# DATASET ENTRIES
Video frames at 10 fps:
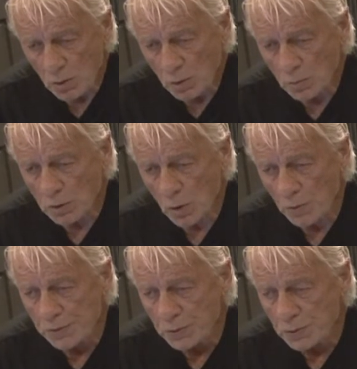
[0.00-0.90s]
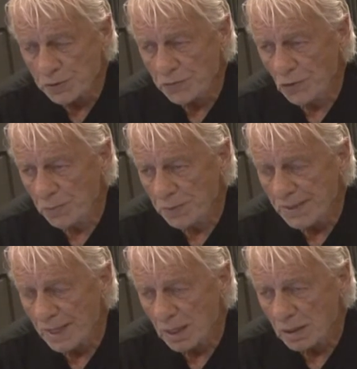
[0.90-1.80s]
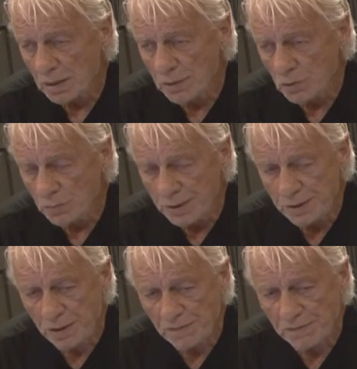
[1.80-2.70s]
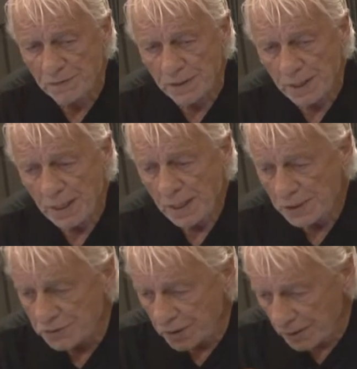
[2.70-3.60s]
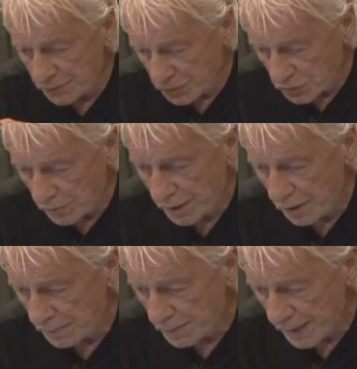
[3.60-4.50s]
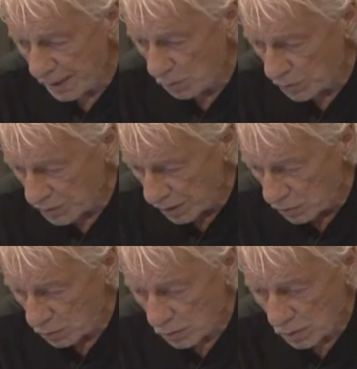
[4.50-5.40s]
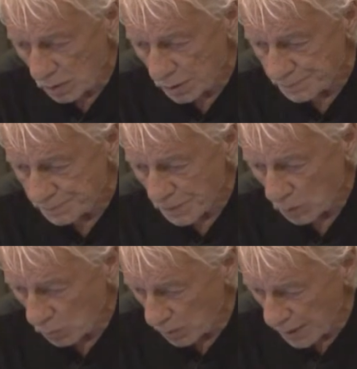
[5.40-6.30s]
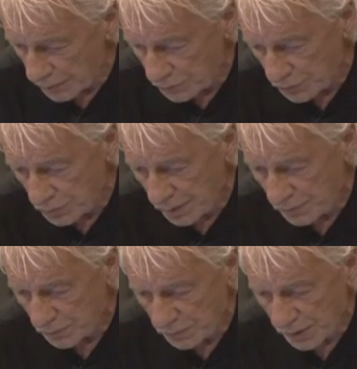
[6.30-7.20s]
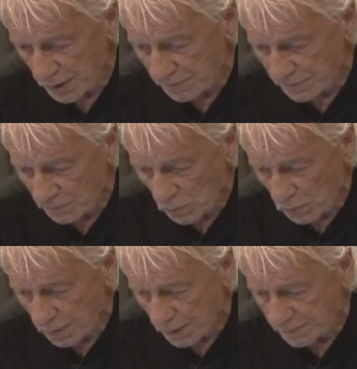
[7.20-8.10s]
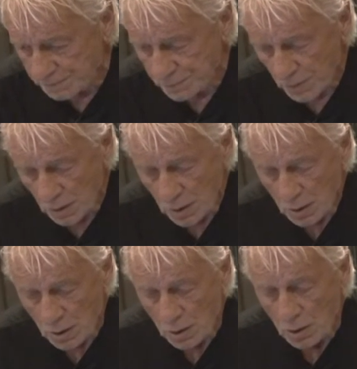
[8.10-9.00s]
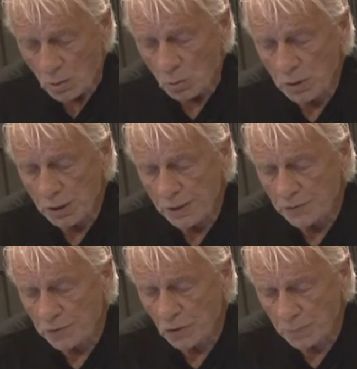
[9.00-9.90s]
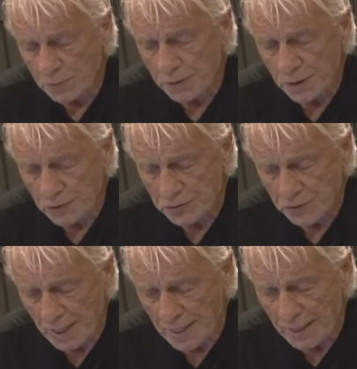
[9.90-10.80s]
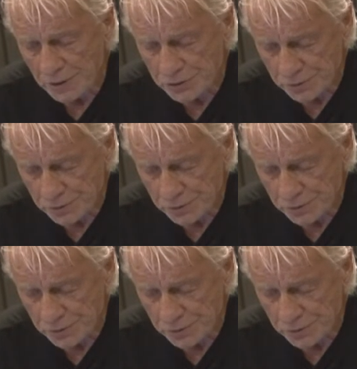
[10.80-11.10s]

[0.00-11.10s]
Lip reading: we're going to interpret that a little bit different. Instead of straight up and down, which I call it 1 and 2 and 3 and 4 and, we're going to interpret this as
...
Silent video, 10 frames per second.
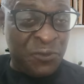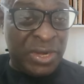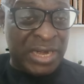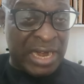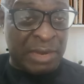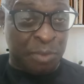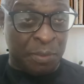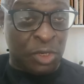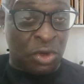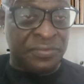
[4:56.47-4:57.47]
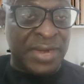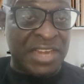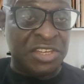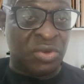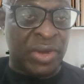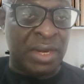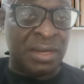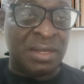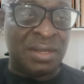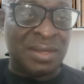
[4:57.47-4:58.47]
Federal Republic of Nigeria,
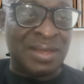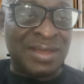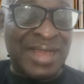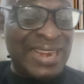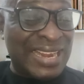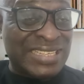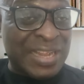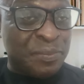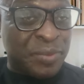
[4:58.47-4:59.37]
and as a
--
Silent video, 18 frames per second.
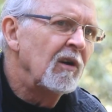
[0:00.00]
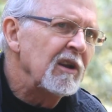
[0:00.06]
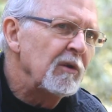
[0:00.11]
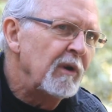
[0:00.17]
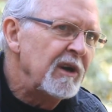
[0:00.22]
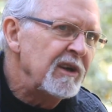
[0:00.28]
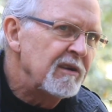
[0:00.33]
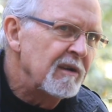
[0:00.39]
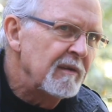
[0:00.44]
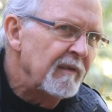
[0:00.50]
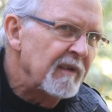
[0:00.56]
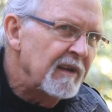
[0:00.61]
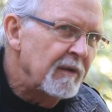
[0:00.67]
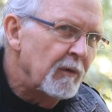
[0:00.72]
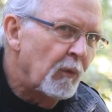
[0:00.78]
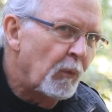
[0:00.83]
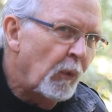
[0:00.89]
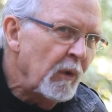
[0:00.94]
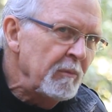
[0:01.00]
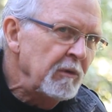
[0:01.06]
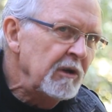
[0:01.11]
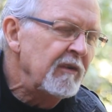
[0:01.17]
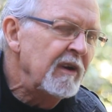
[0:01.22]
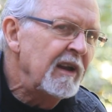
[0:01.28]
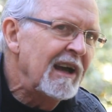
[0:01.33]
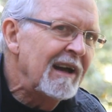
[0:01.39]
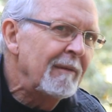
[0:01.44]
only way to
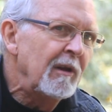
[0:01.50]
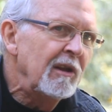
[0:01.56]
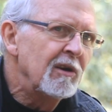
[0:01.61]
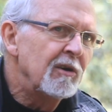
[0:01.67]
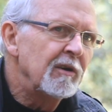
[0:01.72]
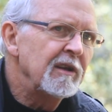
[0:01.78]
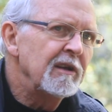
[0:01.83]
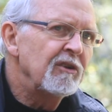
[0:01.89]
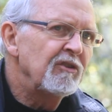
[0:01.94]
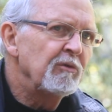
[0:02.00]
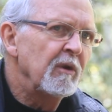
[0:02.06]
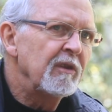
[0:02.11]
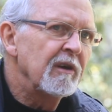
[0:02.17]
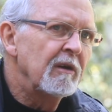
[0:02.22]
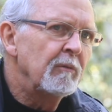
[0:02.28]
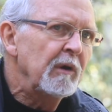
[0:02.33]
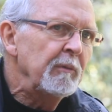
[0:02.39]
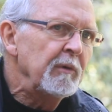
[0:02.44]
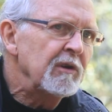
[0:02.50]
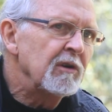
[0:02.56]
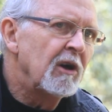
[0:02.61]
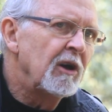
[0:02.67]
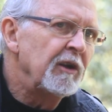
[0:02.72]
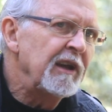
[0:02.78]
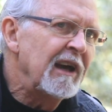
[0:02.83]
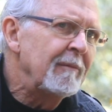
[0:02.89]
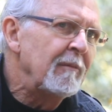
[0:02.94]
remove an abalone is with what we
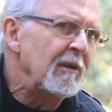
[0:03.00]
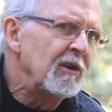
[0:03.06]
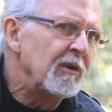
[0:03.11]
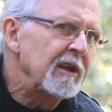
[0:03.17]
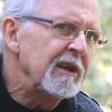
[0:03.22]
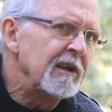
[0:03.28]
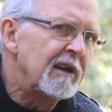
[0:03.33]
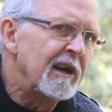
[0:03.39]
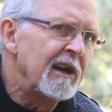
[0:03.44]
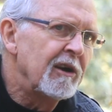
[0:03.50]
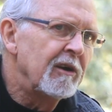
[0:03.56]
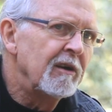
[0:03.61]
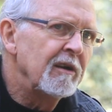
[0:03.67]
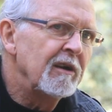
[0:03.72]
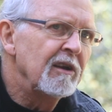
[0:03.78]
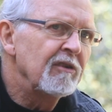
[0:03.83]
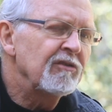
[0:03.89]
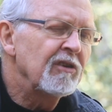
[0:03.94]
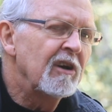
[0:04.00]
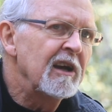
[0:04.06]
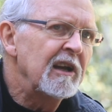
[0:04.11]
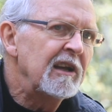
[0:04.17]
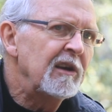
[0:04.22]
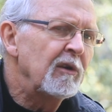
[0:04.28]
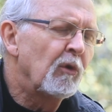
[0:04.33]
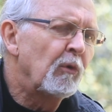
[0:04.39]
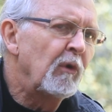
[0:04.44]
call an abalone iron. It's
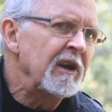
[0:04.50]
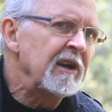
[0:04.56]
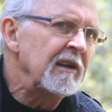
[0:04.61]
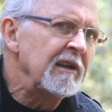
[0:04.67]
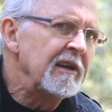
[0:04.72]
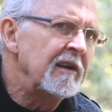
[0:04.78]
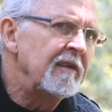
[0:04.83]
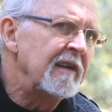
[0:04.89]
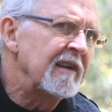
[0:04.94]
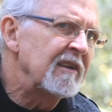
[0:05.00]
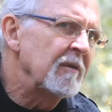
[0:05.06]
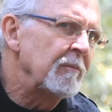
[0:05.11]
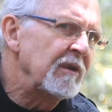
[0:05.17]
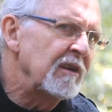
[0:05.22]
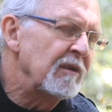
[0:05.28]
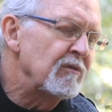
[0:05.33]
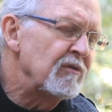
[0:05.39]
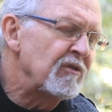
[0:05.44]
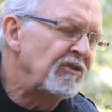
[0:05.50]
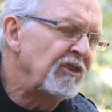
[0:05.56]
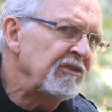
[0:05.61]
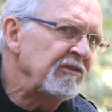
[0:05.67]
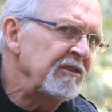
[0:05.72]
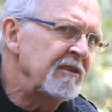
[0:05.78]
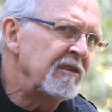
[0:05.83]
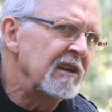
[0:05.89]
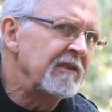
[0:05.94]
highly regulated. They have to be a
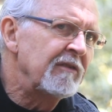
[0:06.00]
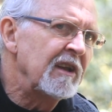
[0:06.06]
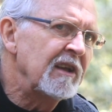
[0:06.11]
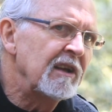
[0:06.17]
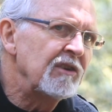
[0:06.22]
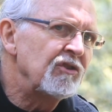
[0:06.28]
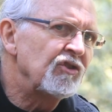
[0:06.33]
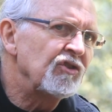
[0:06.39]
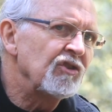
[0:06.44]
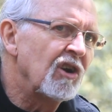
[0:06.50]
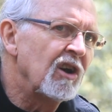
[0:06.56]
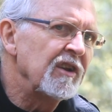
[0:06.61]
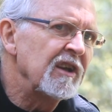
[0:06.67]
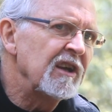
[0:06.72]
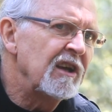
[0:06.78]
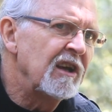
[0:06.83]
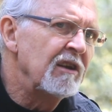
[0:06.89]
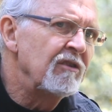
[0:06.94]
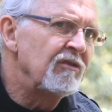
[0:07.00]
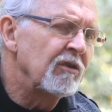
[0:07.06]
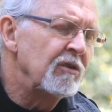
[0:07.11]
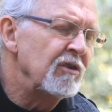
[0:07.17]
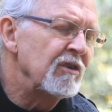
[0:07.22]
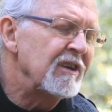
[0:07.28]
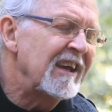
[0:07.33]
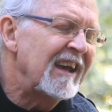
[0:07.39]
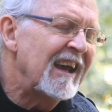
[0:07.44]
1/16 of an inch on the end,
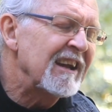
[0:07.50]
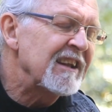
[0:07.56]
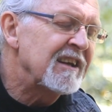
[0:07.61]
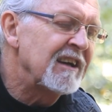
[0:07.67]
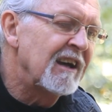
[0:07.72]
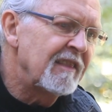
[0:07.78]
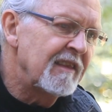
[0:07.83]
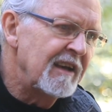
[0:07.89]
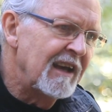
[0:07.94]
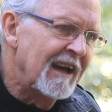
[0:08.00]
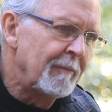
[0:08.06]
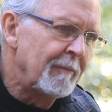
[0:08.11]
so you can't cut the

# YOUR GOAL
Search the records above for the string "Silent". Copy every line that contains it.

# ANSWER TO THE EXERCISE
Silent video, 10 frames per second.
Silent video, 18 frames per second.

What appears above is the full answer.